**What you will do**
Please copy every record below exactly, leaving out the pictures.

**Dataset entries**

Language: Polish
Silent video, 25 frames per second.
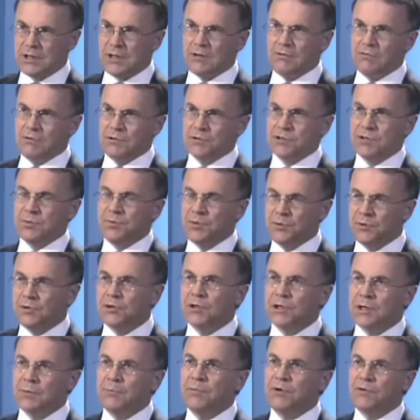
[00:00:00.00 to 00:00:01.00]
taką jeszcze
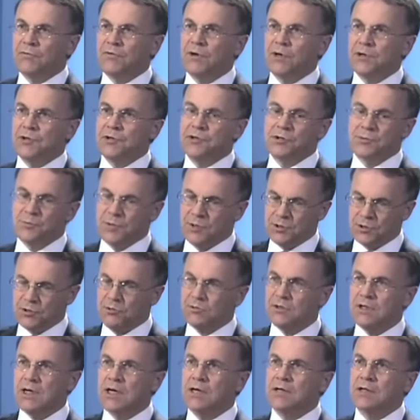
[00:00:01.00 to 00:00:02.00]
politykę prowadzić, mieć
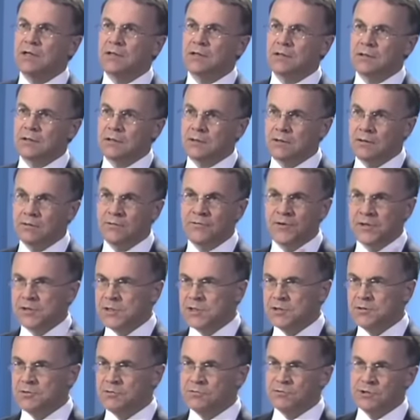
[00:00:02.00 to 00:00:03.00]
kontakty,
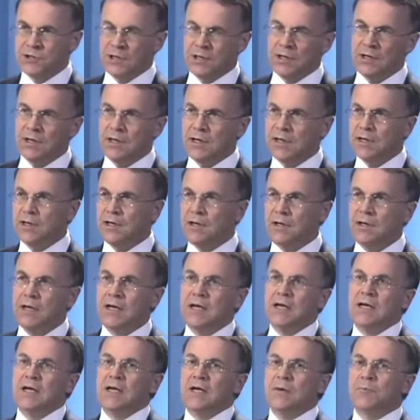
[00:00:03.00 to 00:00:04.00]
odwiedzać różne kraje
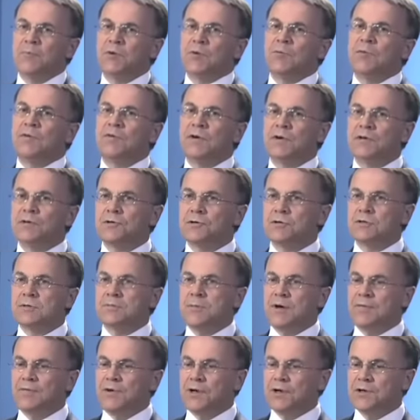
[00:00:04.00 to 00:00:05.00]
i próbować
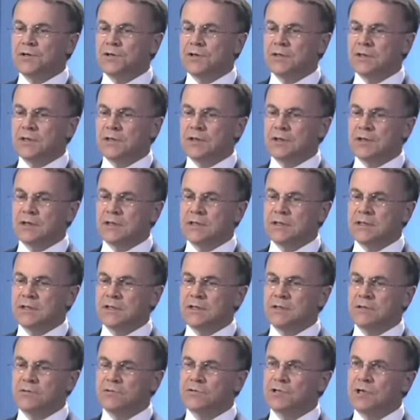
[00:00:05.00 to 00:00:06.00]
rozmawiać e, z
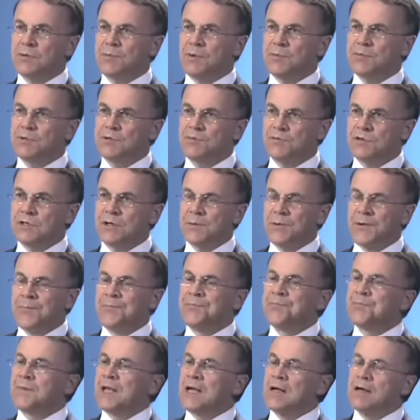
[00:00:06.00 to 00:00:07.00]
Czy różnymi przywódcami.
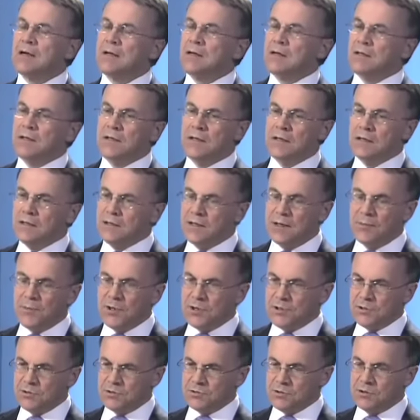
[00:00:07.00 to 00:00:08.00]
Nikt nie
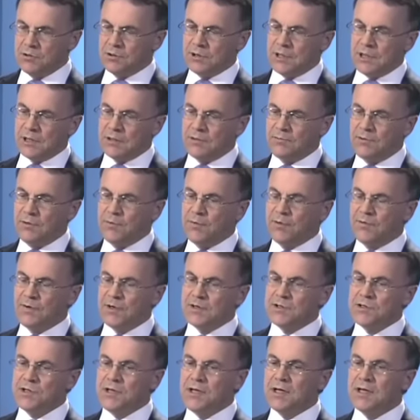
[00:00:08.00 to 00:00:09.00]
będzie już go traktował
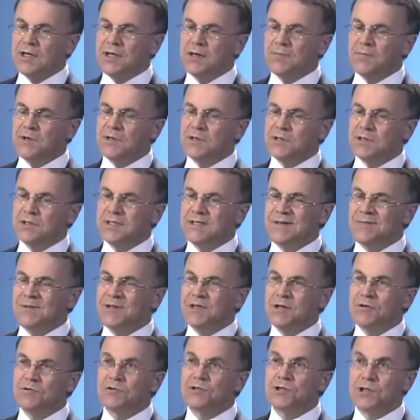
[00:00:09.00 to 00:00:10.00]
poważnie, nikt nie będzie z nim
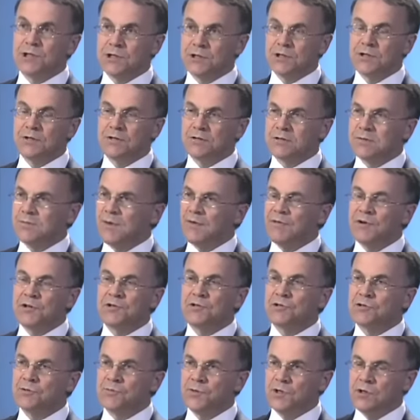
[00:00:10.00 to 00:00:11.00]
chciał szczerze
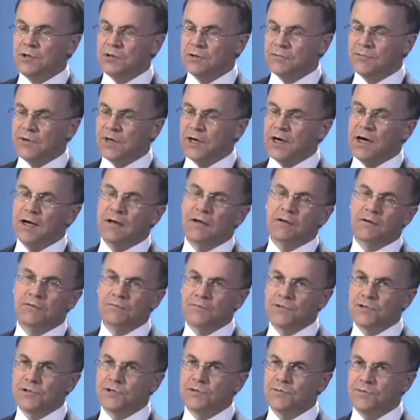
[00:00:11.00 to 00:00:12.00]
rozmawiać o czymkolwiek, ale
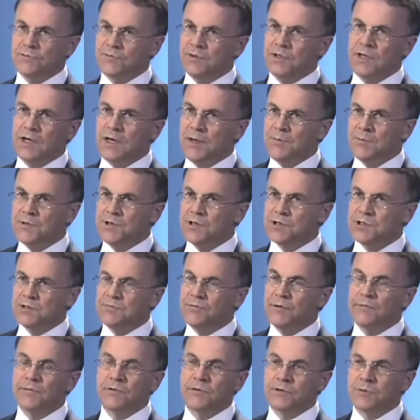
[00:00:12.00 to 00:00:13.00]
również wydaje mi się,
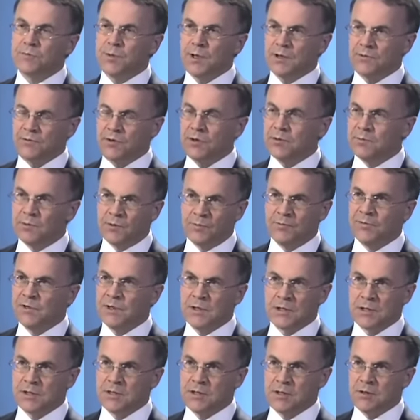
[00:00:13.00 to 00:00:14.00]
że wewnątrz Platformy
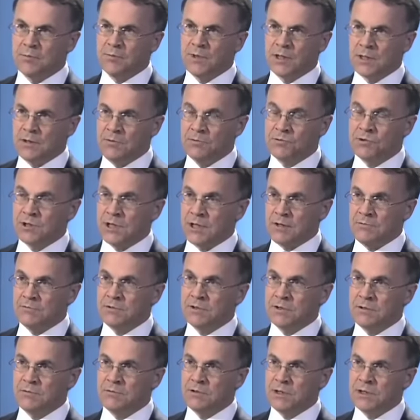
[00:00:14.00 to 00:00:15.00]
Obywatelskiej ma już
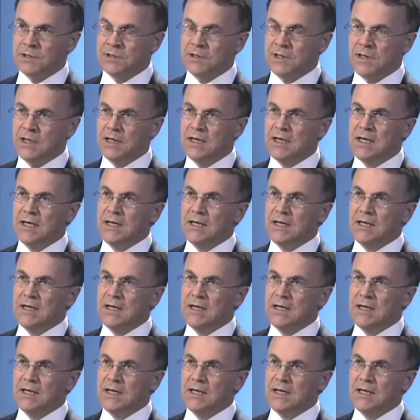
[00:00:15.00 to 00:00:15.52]
taką sytuację,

**Solution to this problem**
Language: Polish
Silent video, 25 frames per second.
[00:00:00.00 to 00:00:01.00]
taką jeszcze
[00:00:01.00 to 00:00:02.00]
politykę prowadzić, mieć
[00:00:02.00 to 00:00:03.00]
kontakty,
[00:00:03.00 to 00:00:04.00]
odwiedzać różne kraje
[00:00:04.00 to 00:00:05.00]
i próbować
[00:00:05.00 to 00:00:06.00]
rozmawiać e, z
[00:00:06.00 to 00:00:07.00]
Czy różnymi przywódcami.
[00:00:07.00 to 00:00:08.00]
Nikt nie
[00:00:08.00 to 00:00:09.00]
będzie już go traktował
[00:00:09.00 to 00:00:10.00]
poważnie, nikt nie będzie z nim
[00:00:10.00 to 00:00:11.00]
chciał szczerze
[00:00:11.00 to 00:00:12.00]
rozmawiać o czymkolwiek, ale
[00:00:12.00 to 00:00:13.00]
również wydaje mi się,
[00:00:13.00 to 00:00:14.00]
że wewnątrz Platformy
[00:00:14.00 to 00:00:15.00]
Obywatelskiej ma już
[00:00:15.00 to 00:00:15.52]
taką sytuację,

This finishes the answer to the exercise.